Marie-Chantal s’affaire en cuisine, préparant un rôti de bœuf et une purée de pommes de terre maison façon aligot. Pendant ce temps, Lance propose ses services pour dresser la table, permettant par la même occasion de glisser son nez un peu partout.

Une fois à table, chacun papote, la jeune femme racontant son enfance en province, comment elle est arrivée dans la capitale, et a gravi les échelons, suivant Estelle dans son ascension, jusqu’à son poste actuel, une position où la confiance est la plus importante.

  • Et donc, avec Jean-Eudes ? Tu devais tout me raconter.

Marie-Chantal s’arrête alors, lève la tête, semble réfléchir. Les minutes s’écoulent en silence, que Lance ne souhaite pas briser, attendant les confessions de sa collègue.

  • Viens. Prenons un verre de digestif, et allons dans le canapé, ça sera plus … simple.

Elle commence alors à préparer les verres, et tous deux s’installent de part et d’autre du canapé.
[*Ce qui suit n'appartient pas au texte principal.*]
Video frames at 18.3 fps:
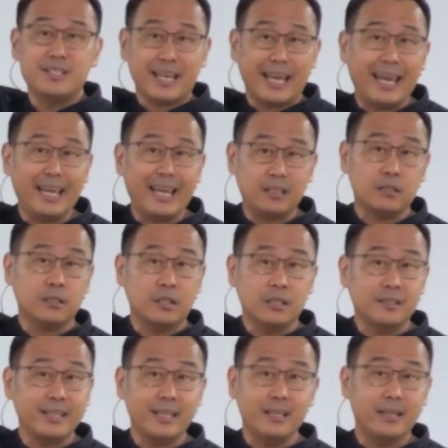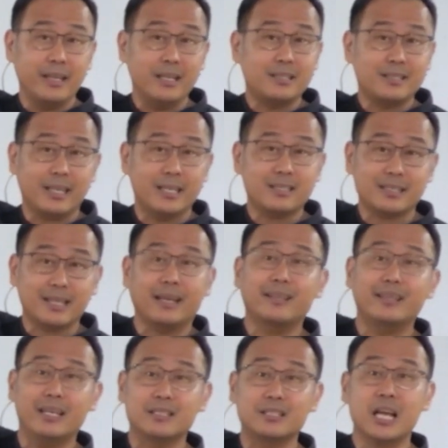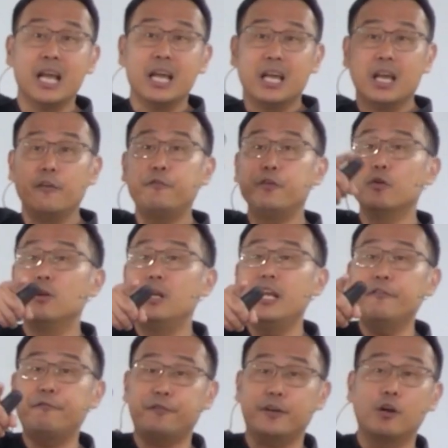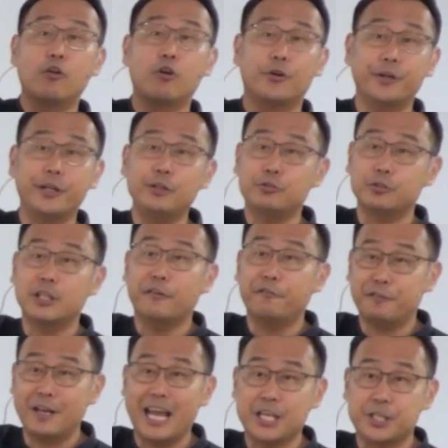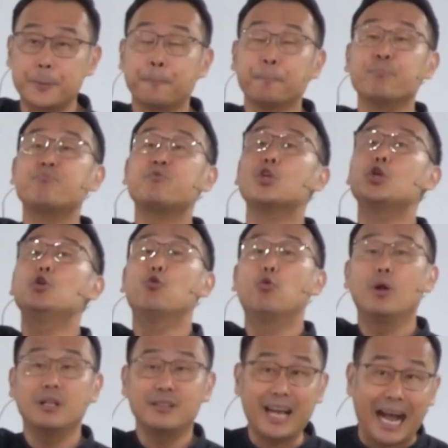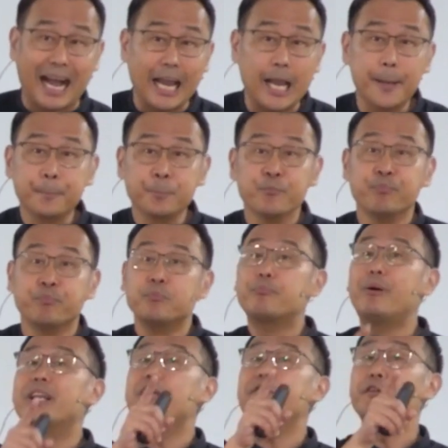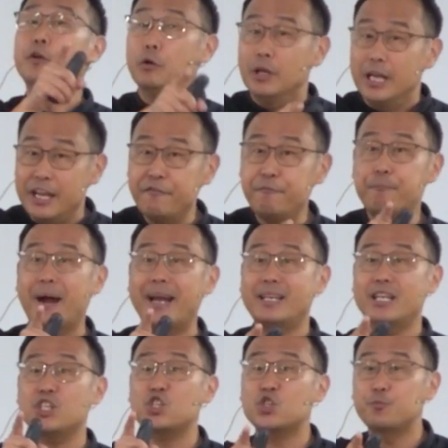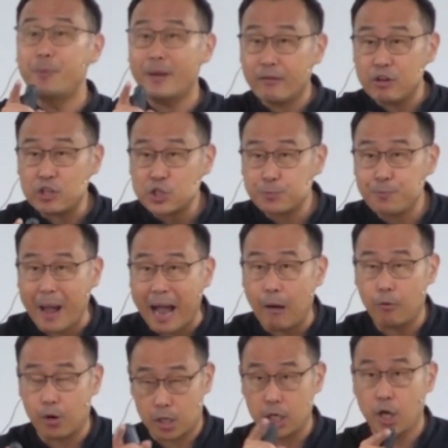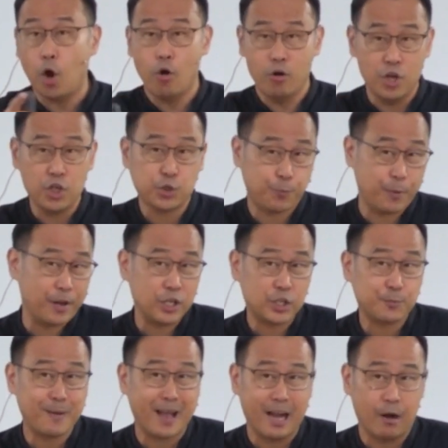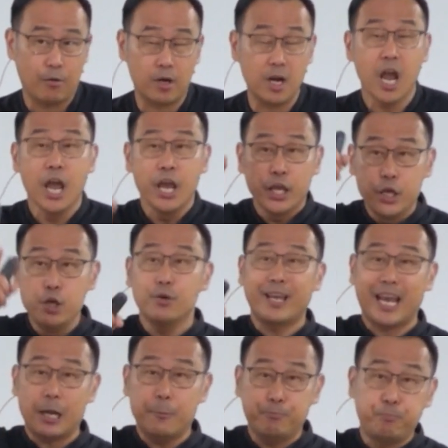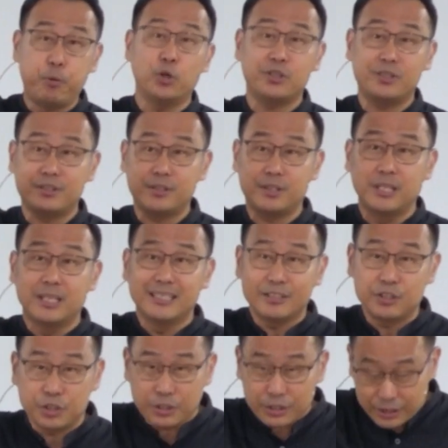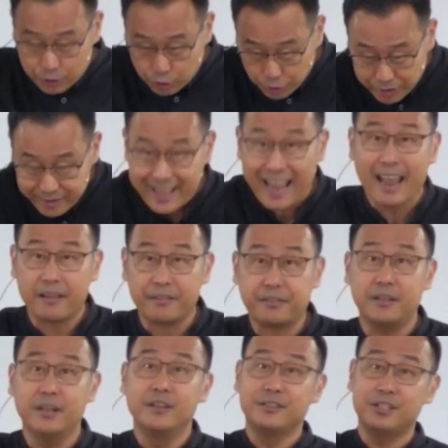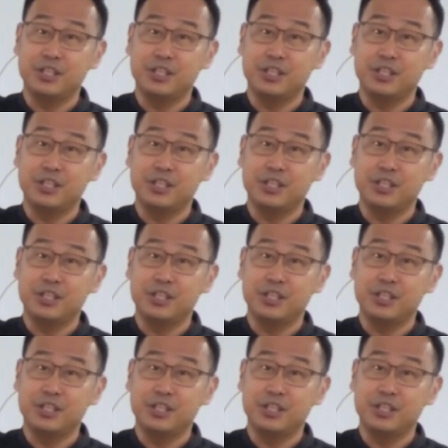8, 13, it says like this: if you live according to the flesh, you will die. But if you live by the Spirit's power, the Holy Spirit's power, you can put to death the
  • Lance, as-tu déjà été amoureux ?
  • Oui. Il y a longtemps.
  • Tu as déjà eu beaucoup de femmes, dans ton lit ?
  • Oui, pas mal. Je n’ai jamais fait de compte, et sans vouloir tenir un tableau de chasse, ni vouloir me vanter, je ne saurais pas les compter toutes.
  • Et combien ont vraiment compté pour toi ?
  • Seulement deux. Avoue-t-il, simplement.
  • Et avec combien as-tu vraiment vécu une histoire d’amour ?
  • Une seule.
  • Et pourquoi pas la deuxième ?
  • C’est compliqué.
  • C’est-à-dire ?
  • C’est à la fois la femme d’un très bon ami, et une très bonne amie elle-même.
  • Voilà. Nous y sommes. L’amour interdit.
  • Explique moi.
  • J’aime un homme, très fort, mais il est déjà pris.
  • Et quel est le rapport avec Jean-Eudes ? Il est célibataire que je sache.
  • Oui. Et ce n’est pas lui. Mais il sait. Et il me fait chanter.
  • Mais, tu n’as jamais rien fait, avec cet homme que tu aimes.
  • C’est là qu’est l’os, hélas. J’ai fauté avec cet homme, et Jean-Eudes, je ne sais pas comment, l’a appris. Il a des preuves, et s’en sert pour me faire chanter.
  • Et pourquoi ne pas en parler à cet homme ?
  • Parce que ça détruirait son couple, et leur carrière à tous les deux, lui et sa femme.
  • Je comprends. Et donc tu subis seule, depuis combien de temps ?
  • Depuis quelques semaines seulement. Et je ne sais pas comment m’en sortir. Dit-elle, en s’effondrant dans les bras de Lance, se mettant à pleurer toutes les larmes de son corps, déchargeant toute cette pression contenue en elle jusqu’à cet instant.
  • Qui est cet homme ? Tu peux me le dire, je garderai le secret.
  • Non, impossible, je dois garder ce secret. Il n’y a qu’une solution, c’est de s’occuper de l’autre, ce connard. Mais pas de lui. Je ne veux pas leur faire de mal. Promets moi que tu vas m’aider
  • Promis. Calme toi. Je vais gérer. Pendant ce temps, tu continues à vivre ta vie, comme d’habitude.